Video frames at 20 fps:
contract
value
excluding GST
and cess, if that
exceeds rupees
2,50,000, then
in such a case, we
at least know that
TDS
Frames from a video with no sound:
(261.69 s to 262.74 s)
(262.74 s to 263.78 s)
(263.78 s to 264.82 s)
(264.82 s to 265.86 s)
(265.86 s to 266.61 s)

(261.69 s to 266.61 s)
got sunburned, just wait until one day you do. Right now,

=-=-=

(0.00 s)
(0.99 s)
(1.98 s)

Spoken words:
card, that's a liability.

=-=-=

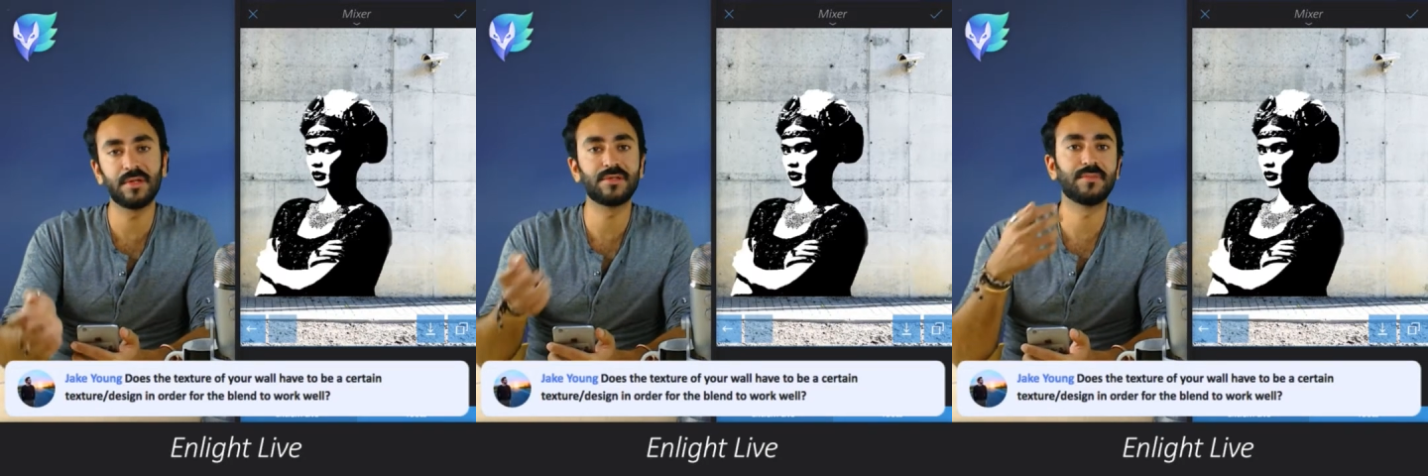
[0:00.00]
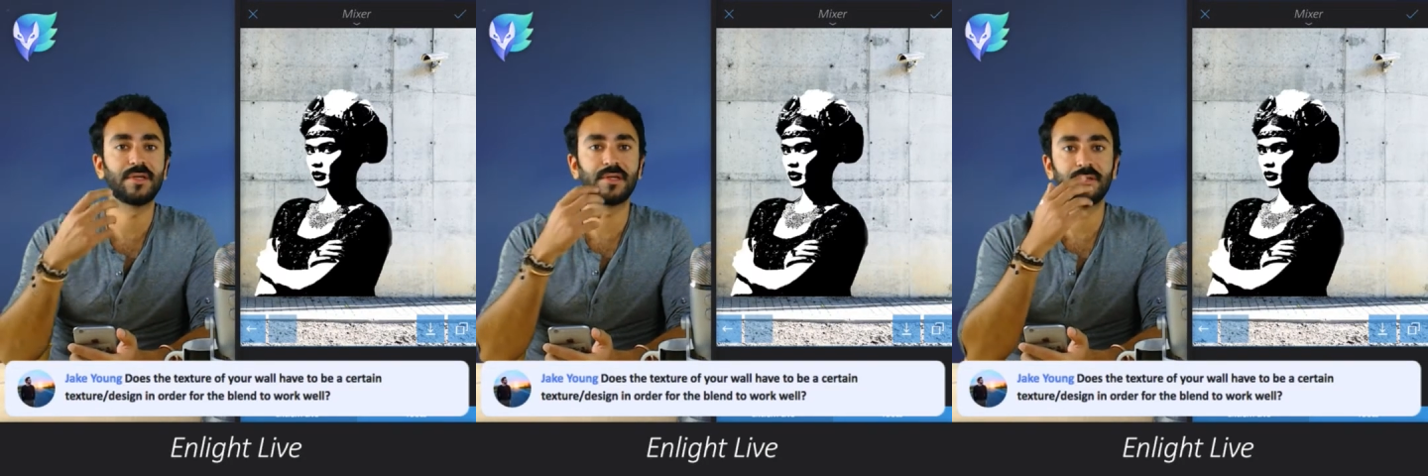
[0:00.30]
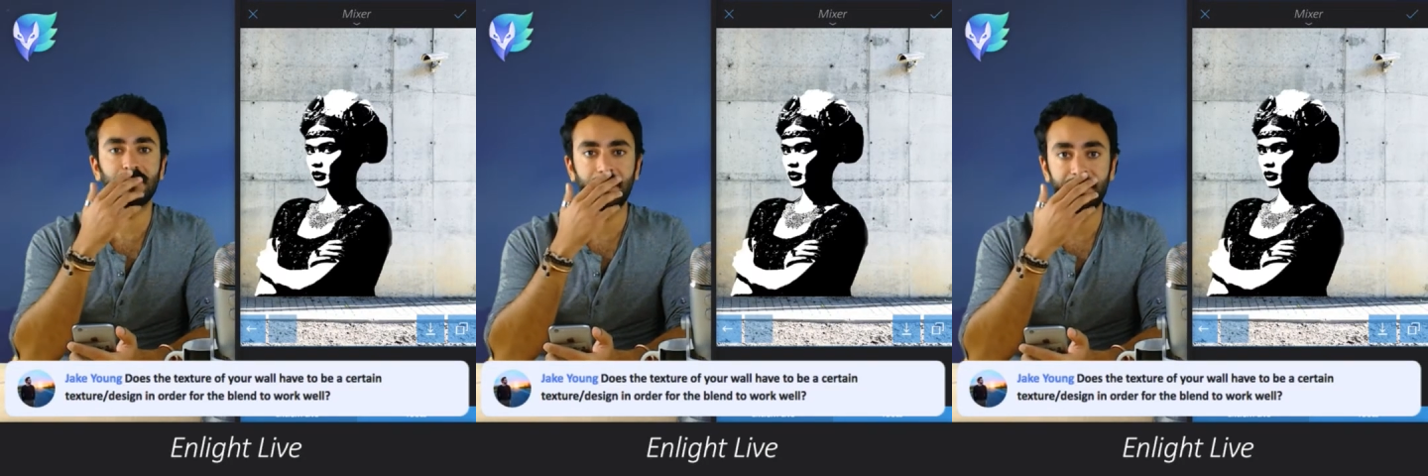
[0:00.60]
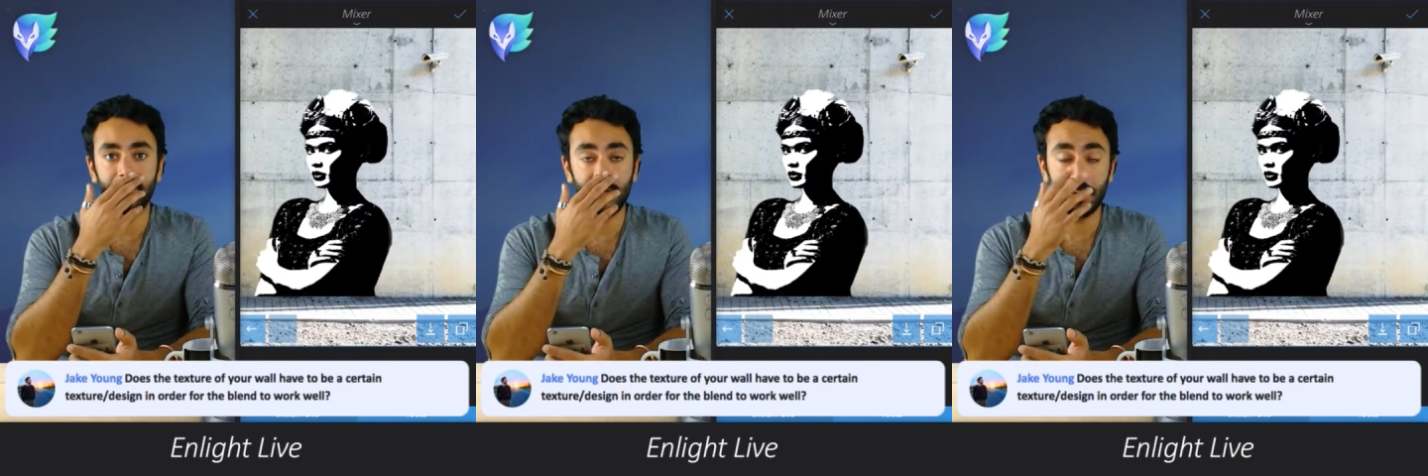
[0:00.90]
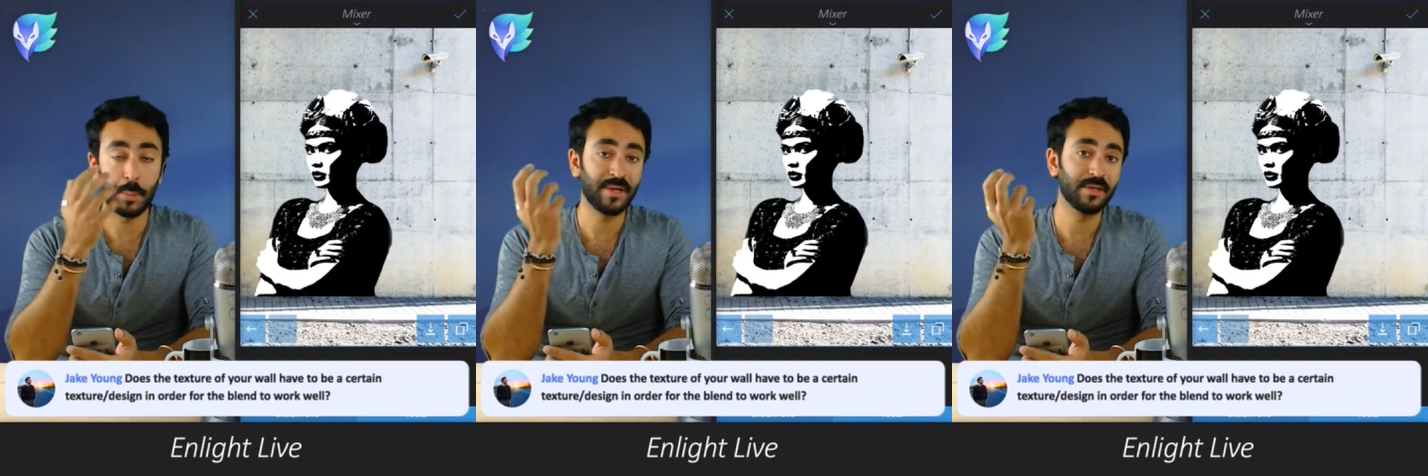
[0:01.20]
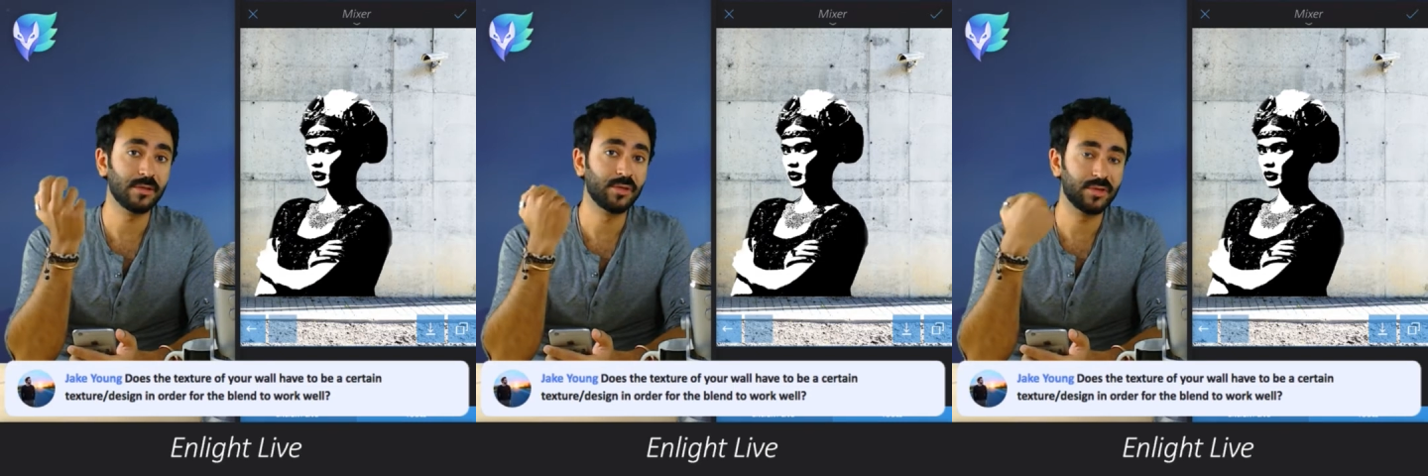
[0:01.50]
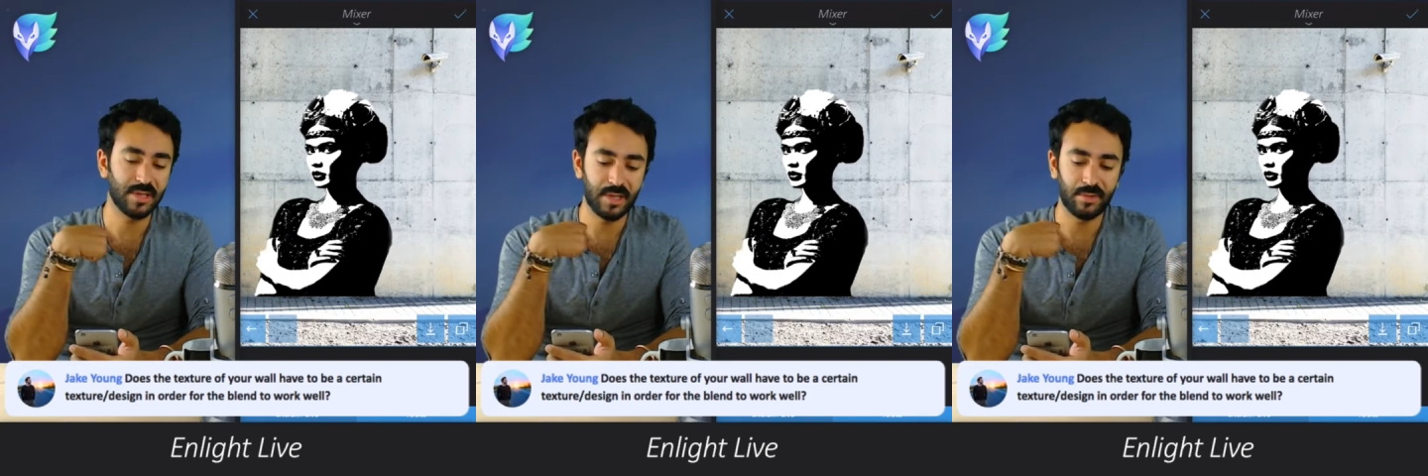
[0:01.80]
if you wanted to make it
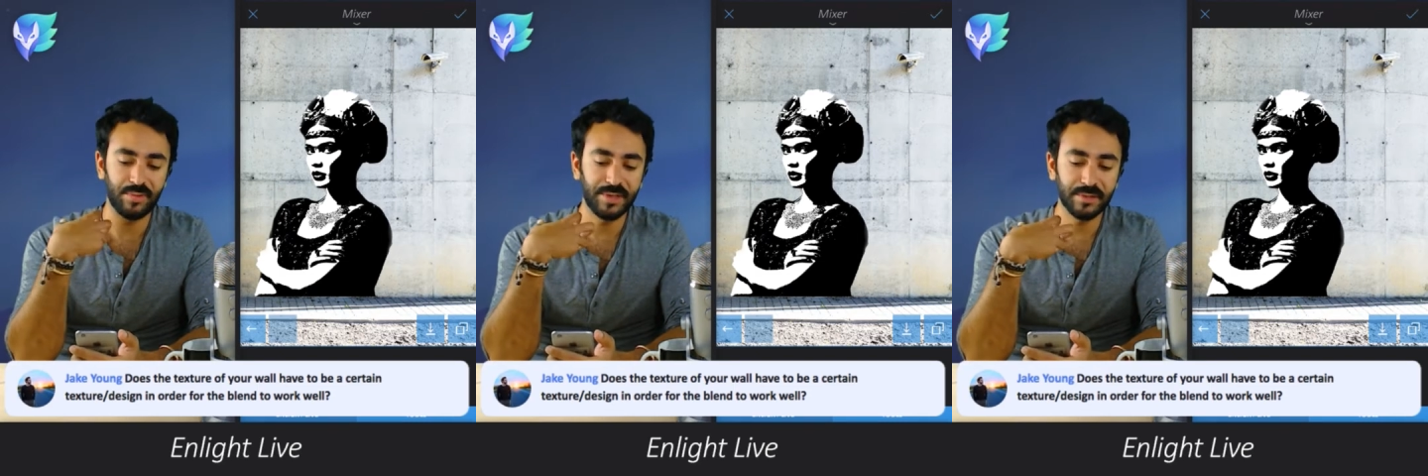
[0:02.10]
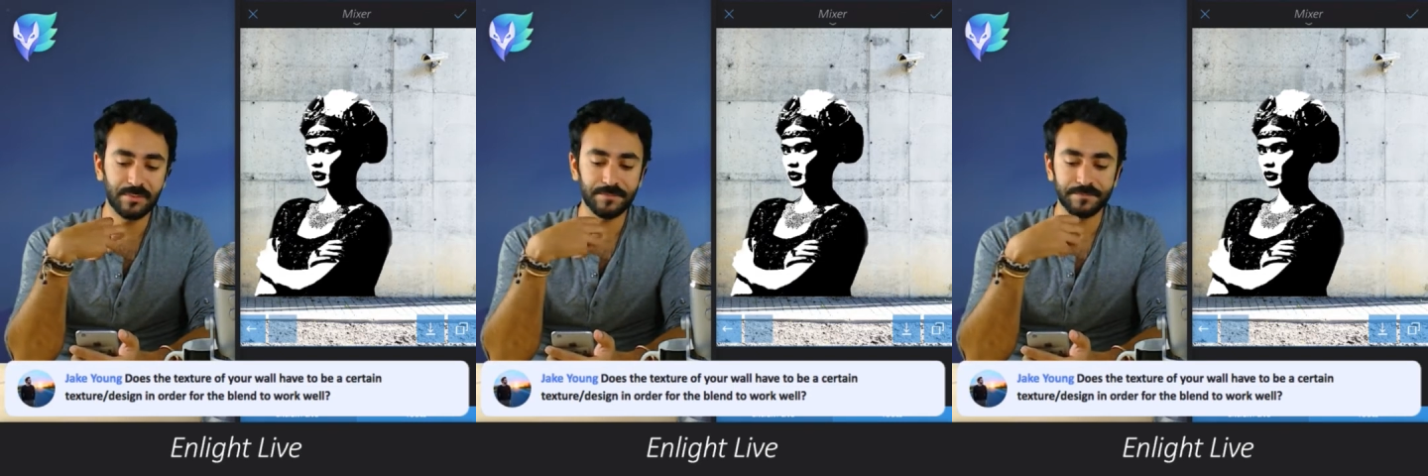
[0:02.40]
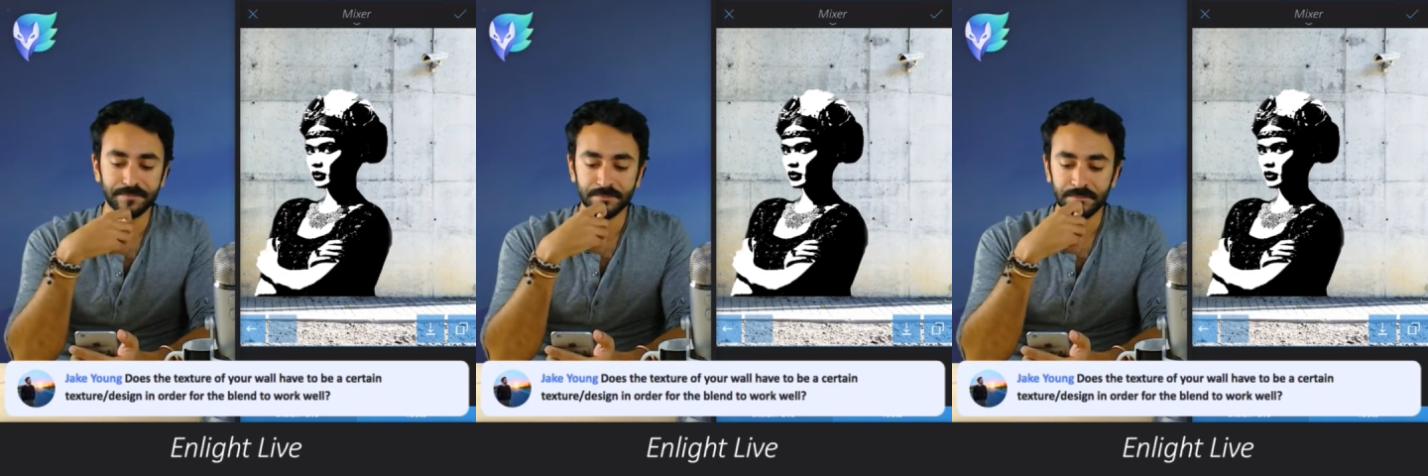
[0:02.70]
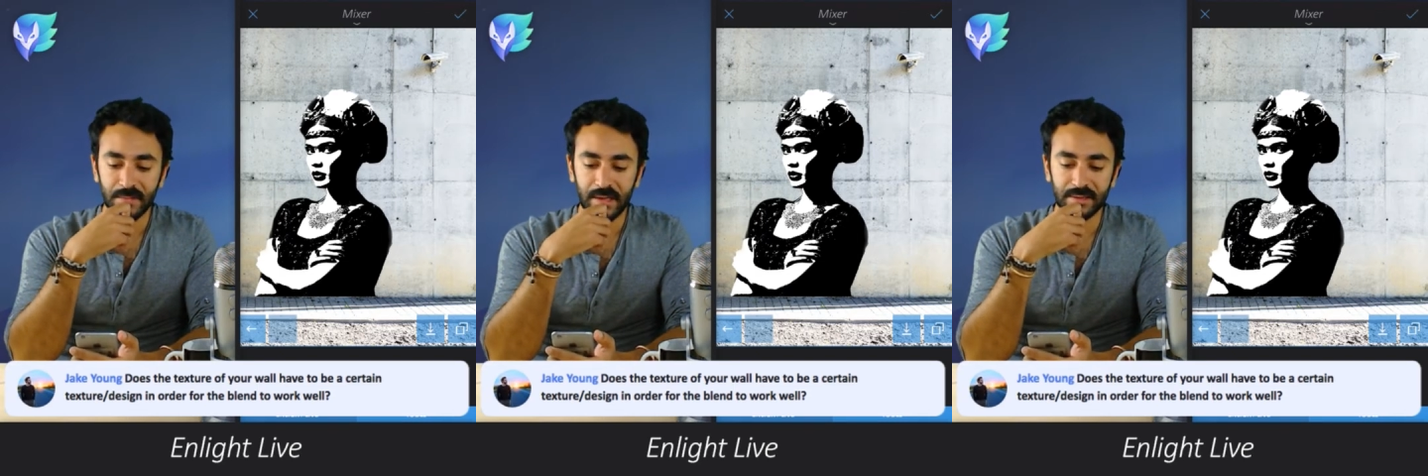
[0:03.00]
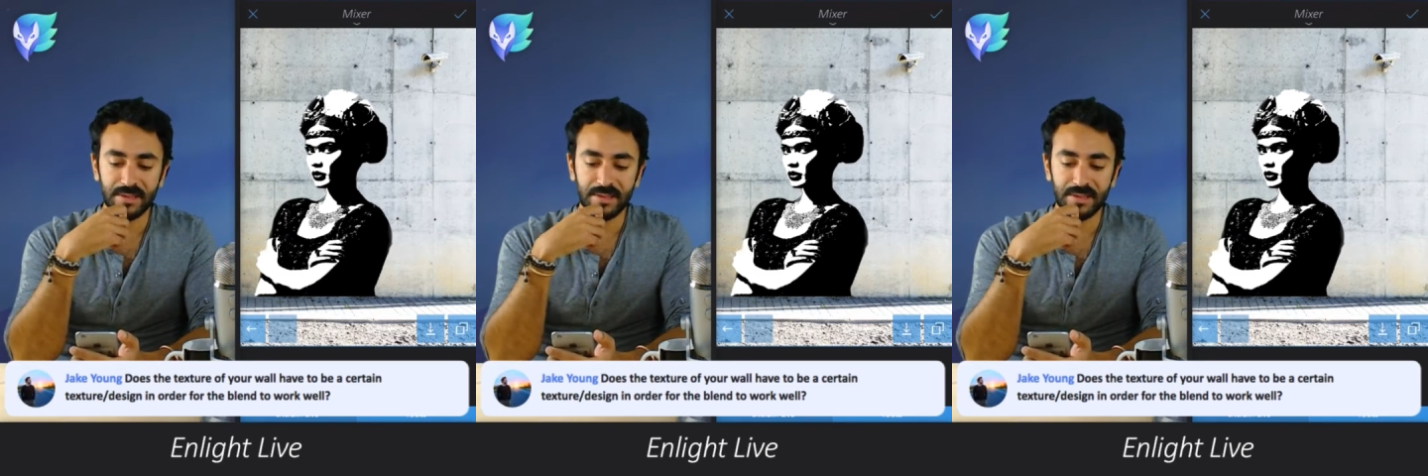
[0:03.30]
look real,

=-=-=

■ WORK TO BE COMPLETED:
Give an exact copy of the lines above from the line with "Video frames at" up to and including the line with "(263.78 s to 264.82 s)", and leave everything else out.

■ OUTPUT OF THE TASK:
Video frames at 20 fps:
contract
value
excluding GST
and cess, if that
exceeds rupees
2,50,000, then
in such a case, we
at least know that
TDS
Frames from a video with no sound:
(261.69 s to 262.74 s)
(262.74 s to 263.78 s)
(263.78 s to 264.82 s)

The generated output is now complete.